(Records excerpted from a collection)
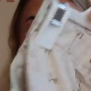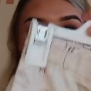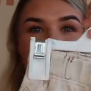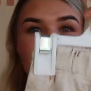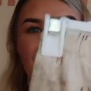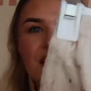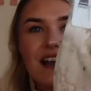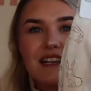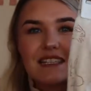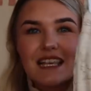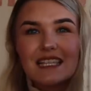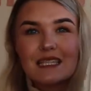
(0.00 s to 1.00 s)
they're really
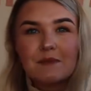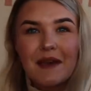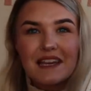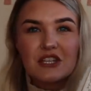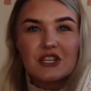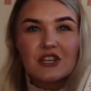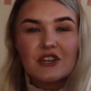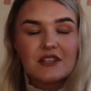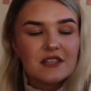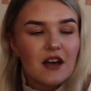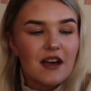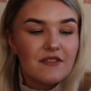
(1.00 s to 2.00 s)
nice, they're
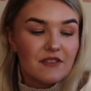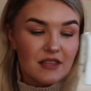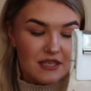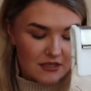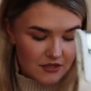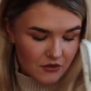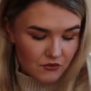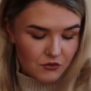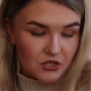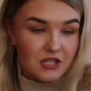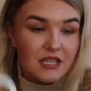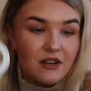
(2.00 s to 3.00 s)
spacious. I think these are so
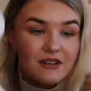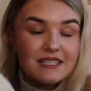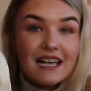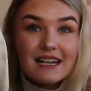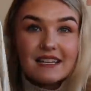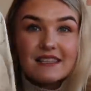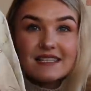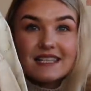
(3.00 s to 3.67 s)
gorgeous. They're exactly the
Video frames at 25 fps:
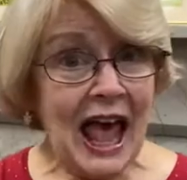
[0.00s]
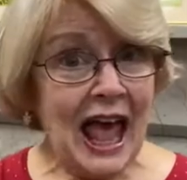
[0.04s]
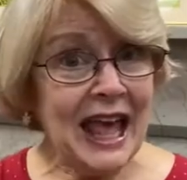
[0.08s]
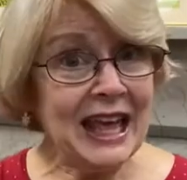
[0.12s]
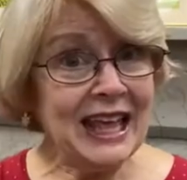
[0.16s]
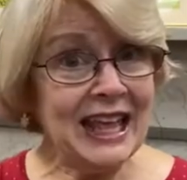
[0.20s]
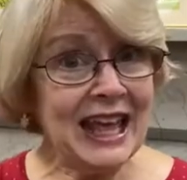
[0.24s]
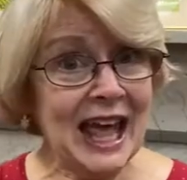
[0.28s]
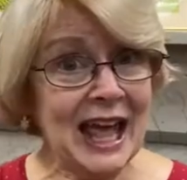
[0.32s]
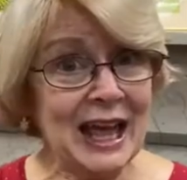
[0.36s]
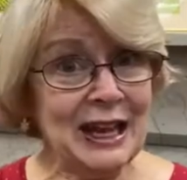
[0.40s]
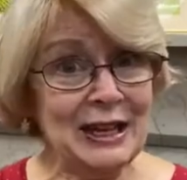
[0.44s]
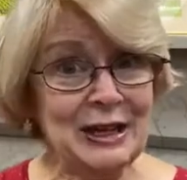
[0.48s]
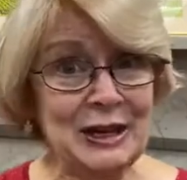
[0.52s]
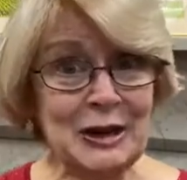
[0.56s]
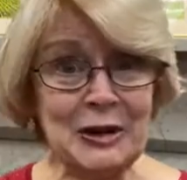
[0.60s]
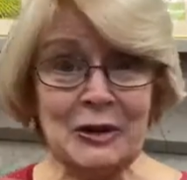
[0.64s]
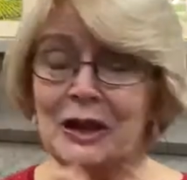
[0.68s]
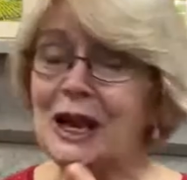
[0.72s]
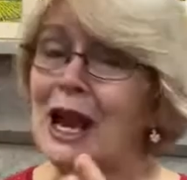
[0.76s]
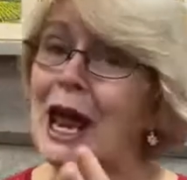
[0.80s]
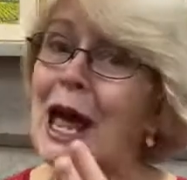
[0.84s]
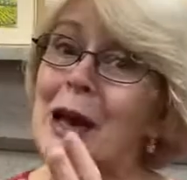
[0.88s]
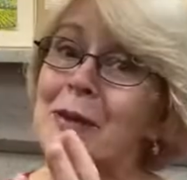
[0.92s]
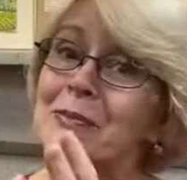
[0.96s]
And can you
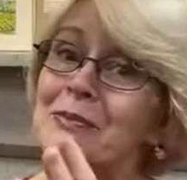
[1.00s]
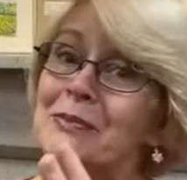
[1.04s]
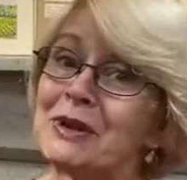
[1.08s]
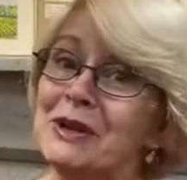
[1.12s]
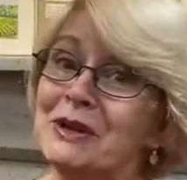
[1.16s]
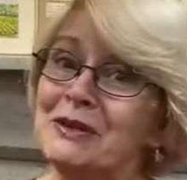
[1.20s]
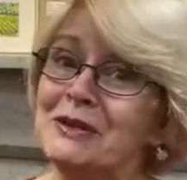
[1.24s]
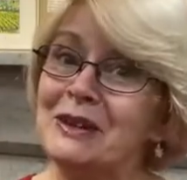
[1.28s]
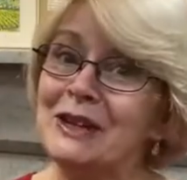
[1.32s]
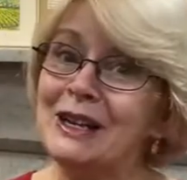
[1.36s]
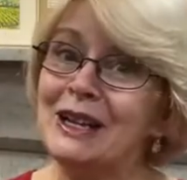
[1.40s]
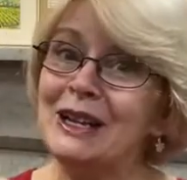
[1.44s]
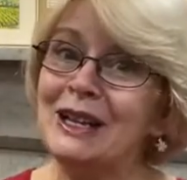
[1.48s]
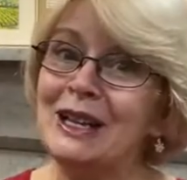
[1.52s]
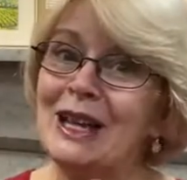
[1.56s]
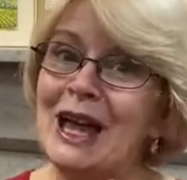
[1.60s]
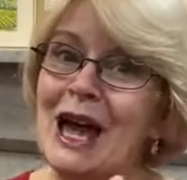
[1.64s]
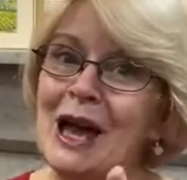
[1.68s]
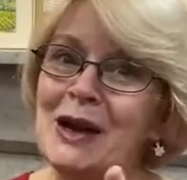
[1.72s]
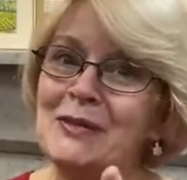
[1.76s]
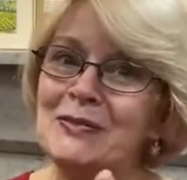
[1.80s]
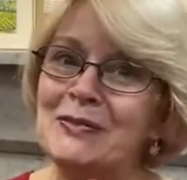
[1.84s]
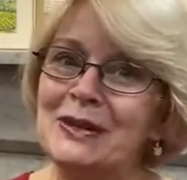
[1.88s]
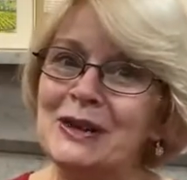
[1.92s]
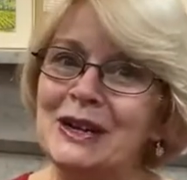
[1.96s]
clap,
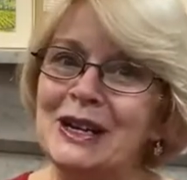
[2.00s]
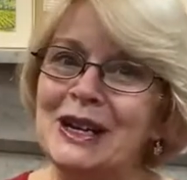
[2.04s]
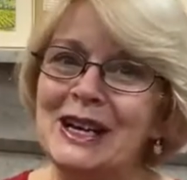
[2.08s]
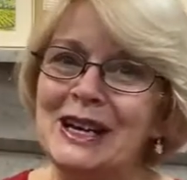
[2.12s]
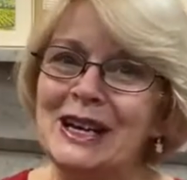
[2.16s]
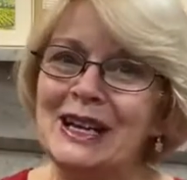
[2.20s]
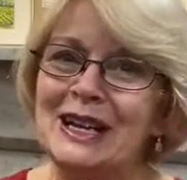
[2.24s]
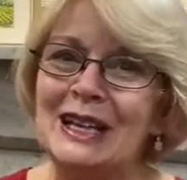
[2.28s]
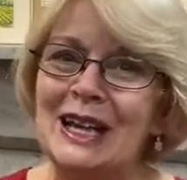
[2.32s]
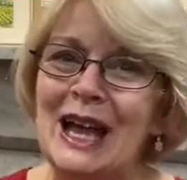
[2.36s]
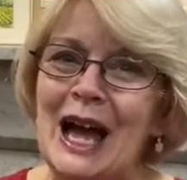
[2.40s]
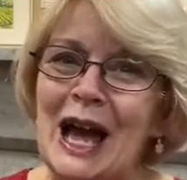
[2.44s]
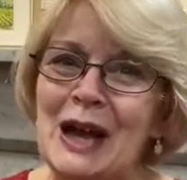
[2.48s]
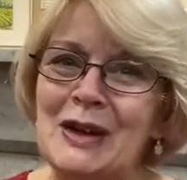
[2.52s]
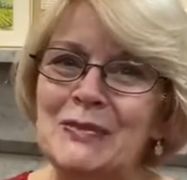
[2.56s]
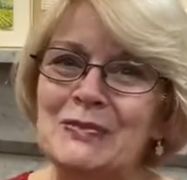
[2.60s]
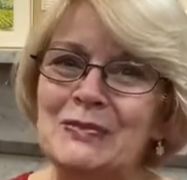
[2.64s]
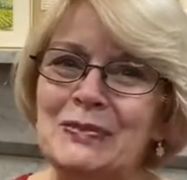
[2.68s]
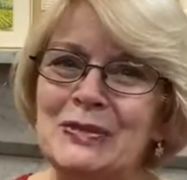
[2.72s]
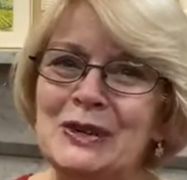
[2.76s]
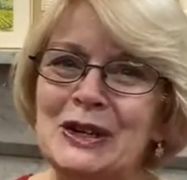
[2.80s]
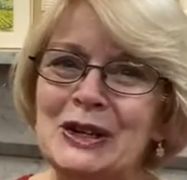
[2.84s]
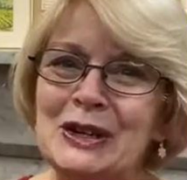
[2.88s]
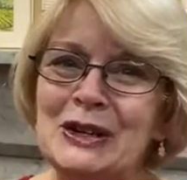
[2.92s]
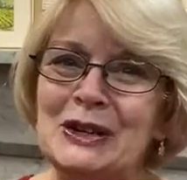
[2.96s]
clap, clap
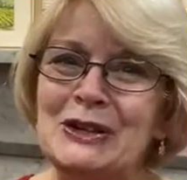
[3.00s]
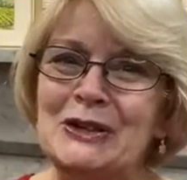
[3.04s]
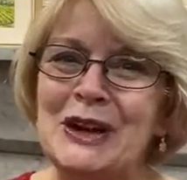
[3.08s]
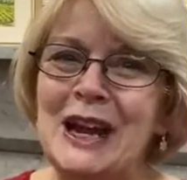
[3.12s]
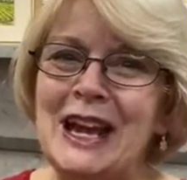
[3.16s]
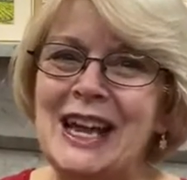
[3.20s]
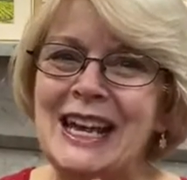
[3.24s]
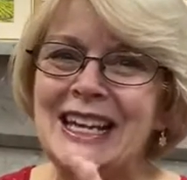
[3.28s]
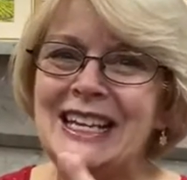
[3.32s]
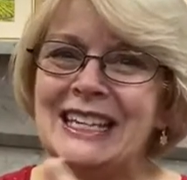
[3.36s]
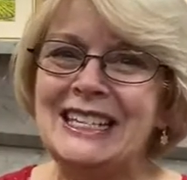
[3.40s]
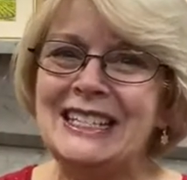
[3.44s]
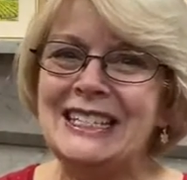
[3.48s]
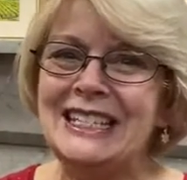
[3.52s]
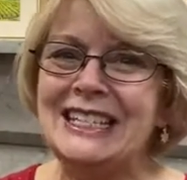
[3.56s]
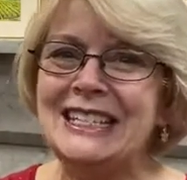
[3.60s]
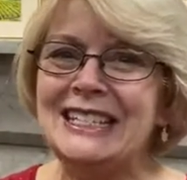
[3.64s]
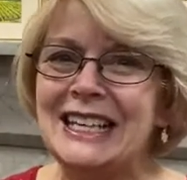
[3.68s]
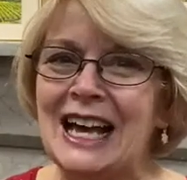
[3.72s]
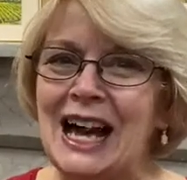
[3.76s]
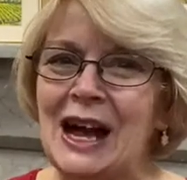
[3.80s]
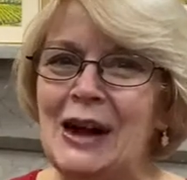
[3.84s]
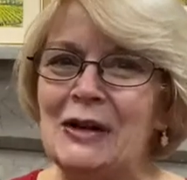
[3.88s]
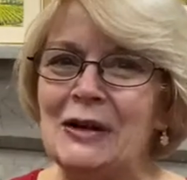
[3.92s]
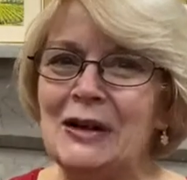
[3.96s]
your
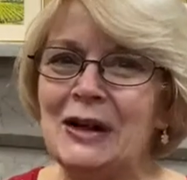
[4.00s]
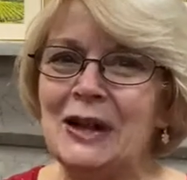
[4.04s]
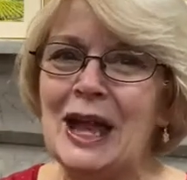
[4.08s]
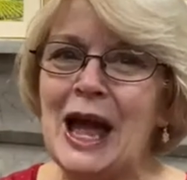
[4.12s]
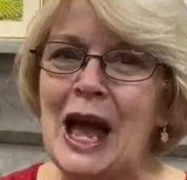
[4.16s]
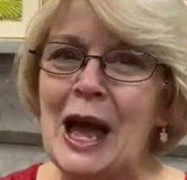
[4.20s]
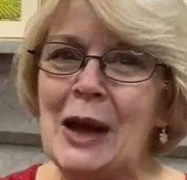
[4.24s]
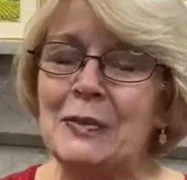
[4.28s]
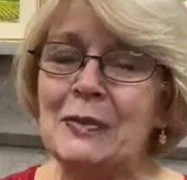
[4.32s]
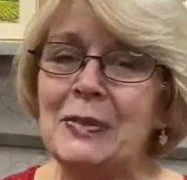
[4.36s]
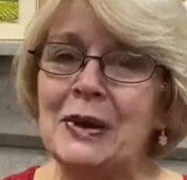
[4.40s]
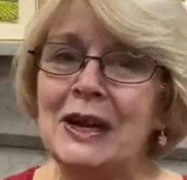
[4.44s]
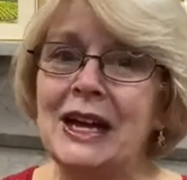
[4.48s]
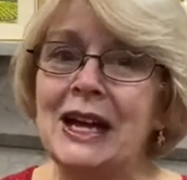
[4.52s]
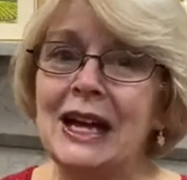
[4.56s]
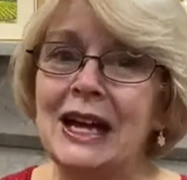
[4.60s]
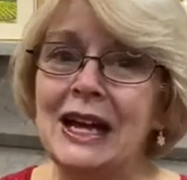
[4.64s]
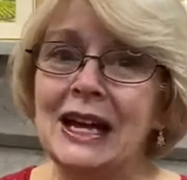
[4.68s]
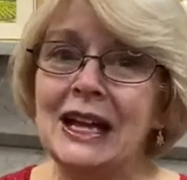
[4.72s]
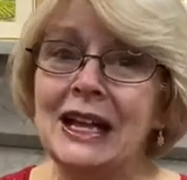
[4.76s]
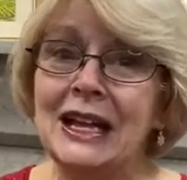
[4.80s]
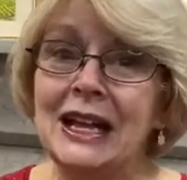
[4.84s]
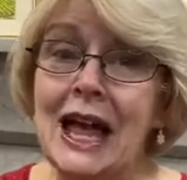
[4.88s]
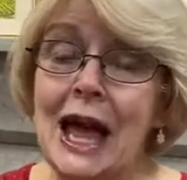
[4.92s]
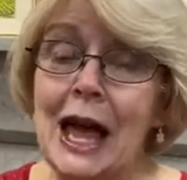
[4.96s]
crazies out. Clap,
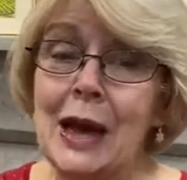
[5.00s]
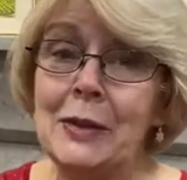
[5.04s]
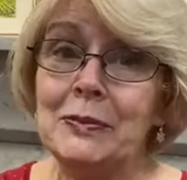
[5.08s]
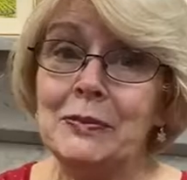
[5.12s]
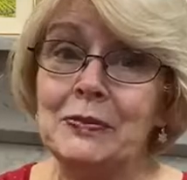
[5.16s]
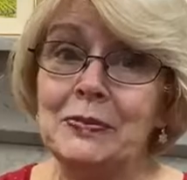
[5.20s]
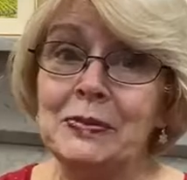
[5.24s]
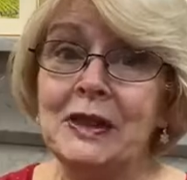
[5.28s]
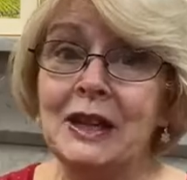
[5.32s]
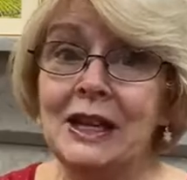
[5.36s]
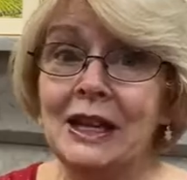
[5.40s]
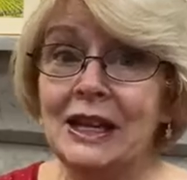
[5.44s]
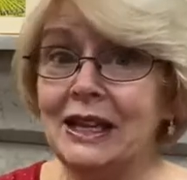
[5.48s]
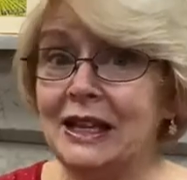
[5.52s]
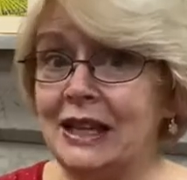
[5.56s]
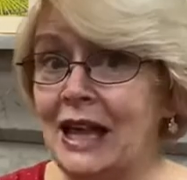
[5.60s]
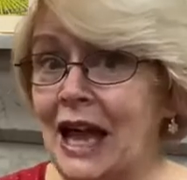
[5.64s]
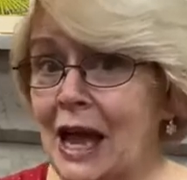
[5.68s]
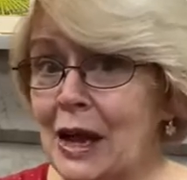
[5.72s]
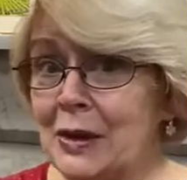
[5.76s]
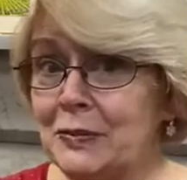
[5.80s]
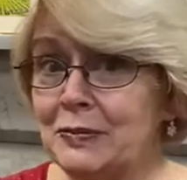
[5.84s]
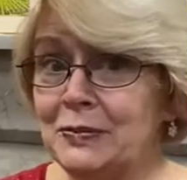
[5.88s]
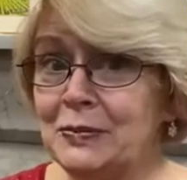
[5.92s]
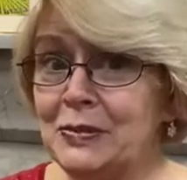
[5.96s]
clap,
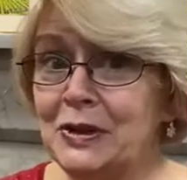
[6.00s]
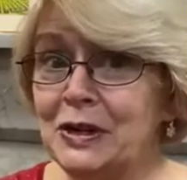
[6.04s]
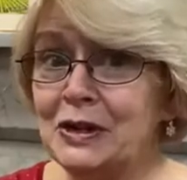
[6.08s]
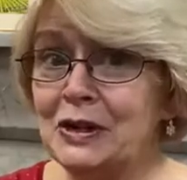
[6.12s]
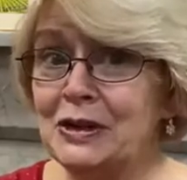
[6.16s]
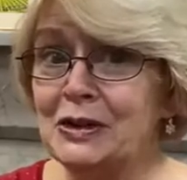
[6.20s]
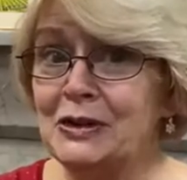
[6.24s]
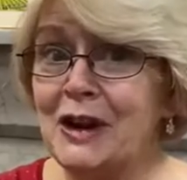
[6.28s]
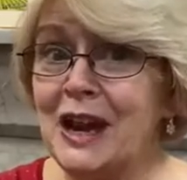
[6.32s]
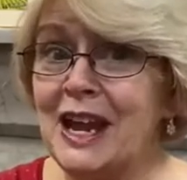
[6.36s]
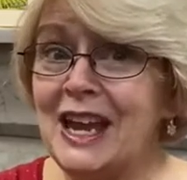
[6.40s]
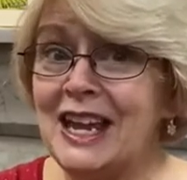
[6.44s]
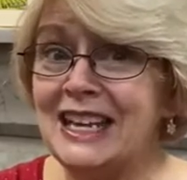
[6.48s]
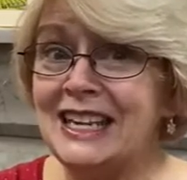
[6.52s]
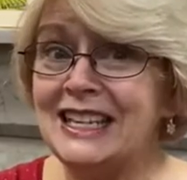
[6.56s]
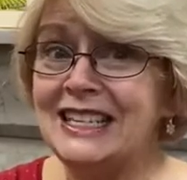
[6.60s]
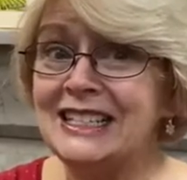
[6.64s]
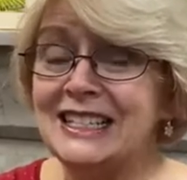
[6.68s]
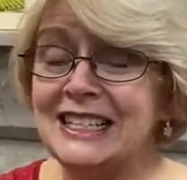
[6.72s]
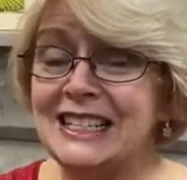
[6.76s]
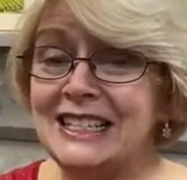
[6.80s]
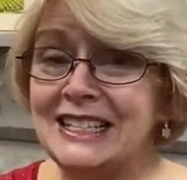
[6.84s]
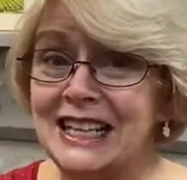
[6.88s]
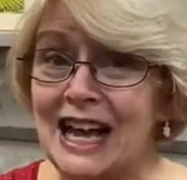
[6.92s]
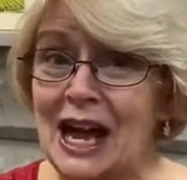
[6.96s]
clap your
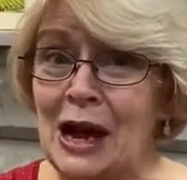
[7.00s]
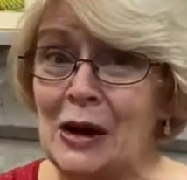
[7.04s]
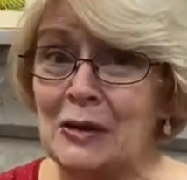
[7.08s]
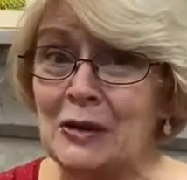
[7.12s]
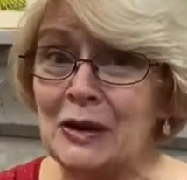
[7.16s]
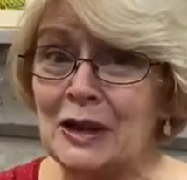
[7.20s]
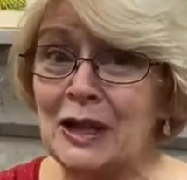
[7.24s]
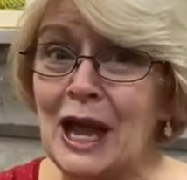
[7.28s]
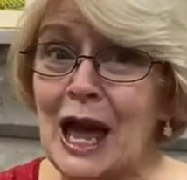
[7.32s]
crazies out.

[Task to complete]
Every line above should be reproduced exactly, please, with no pictures included.

[Written reply]
(0.00 s to 1.00 s)
they're really
(1.00 s to 2.00 s)
nice, they're
(2.00 s to 3.00 s)
spacious. I think these are so
(3.00 s to 3.67 s)
gorgeous. They're exactly the
Video frames at 25 fps:
[0.00s]
[0.04s]
[0.08s]
[0.12s]
[0.16s]
[0.20s]
[0.24s]
[0.28s]
[0.32s]
[0.36s]
[0.40s]
[0.44s]
[0.48s]
[0.52s]
[0.56s]
[0.60s]
[0.64s]
[0.68s]
[0.72s]
[0.76s]
[0.80s]
[0.84s]
[0.88s]
[0.92s]
[0.96s]
And can you
[1.00s]
[1.04s]
[1.08s]
[1.12s]
[1.16s]
[1.20s]
[1.24s]
[1.28s]
[1.32s]
[1.36s]
[1.40s]
[1.44s]
[1.48s]
[1.52s]
[1.56s]
[1.60s]
[1.64s]
[1.68s]
[1.72s]
[1.76s]
[1.80s]
[1.84s]
[1.88s]
[1.92s]
[1.96s]
clap,
[2.00s]
[2.04s]
[2.08s]
[2.12s]
[2.16s]
[2.20s]
[2.24s]
[2.28s]
[2.32s]
[2.36s]
[2.40s]
[2.44s]
[2.48s]
[2.52s]
[2.56s]
[2.60s]
[2.64s]
[2.68s]
[2.72s]
[2.76s]
[2.80s]
[2.84s]
[2.88s]
[2.92s]
[2.96s]
clap, clap
[3.00s]
[3.04s]
[3.08s]
[3.12s]
[3.16s]
[3.20s]
[3.24s]
[3.28s]
[3.32s]
[3.36s]
[3.40s]
[3.44s]
[3.48s]
[3.52s]
[3.56s]
[3.60s]
[3.64s]
[3.68s]
[3.72s]
[3.76s]
[3.80s]
[3.84s]
[3.88s]
[3.92s]
[3.96s]
your
[4.00s]
[4.04s]
[4.08s]
[4.12s]
[4.16s]
[4.20s]
[4.24s]
[4.28s]
[4.32s]
[4.36s]
[4.40s]
[4.44s]
[4.48s]
[4.52s]
[4.56s]
[4.60s]
[4.64s]
[4.68s]
[4.72s]
[4.76s]
[4.80s]
[4.84s]
[4.88s]
[4.92s]
[4.96s]
crazies out. Clap,
[5.00s]
[5.04s]
[5.08s]
[5.12s]
[5.16s]
[5.20s]
[5.24s]
[5.28s]
[5.32s]
[5.36s]
[5.40s]
[5.44s]
[5.48s]
[5.52s]
[5.56s]
[5.60s]
[5.64s]
[5.68s]
[5.72s]
[5.76s]
[5.80s]
[5.84s]
[5.88s]
[5.92s]
[5.96s]
clap,
[6.00s]
[6.04s]
[6.08s]
[6.12s]
[6.16s]
[6.20s]
[6.24s]
[6.28s]
[6.32s]
[6.36s]
[6.40s]
[6.44s]
[6.48s]
[6.52s]
[6.56s]
[6.60s]
[6.64s]
[6.68s]
[6.72s]
[6.76s]
[6.80s]
[6.84s]
[6.88s]
[6.92s]
[6.96s]
clap your
[7.00s]
[7.04s]
[7.08s]
[7.12s]
[7.16s]
[7.20s]
[7.24s]
[7.28s]
[7.32s]
crazies out.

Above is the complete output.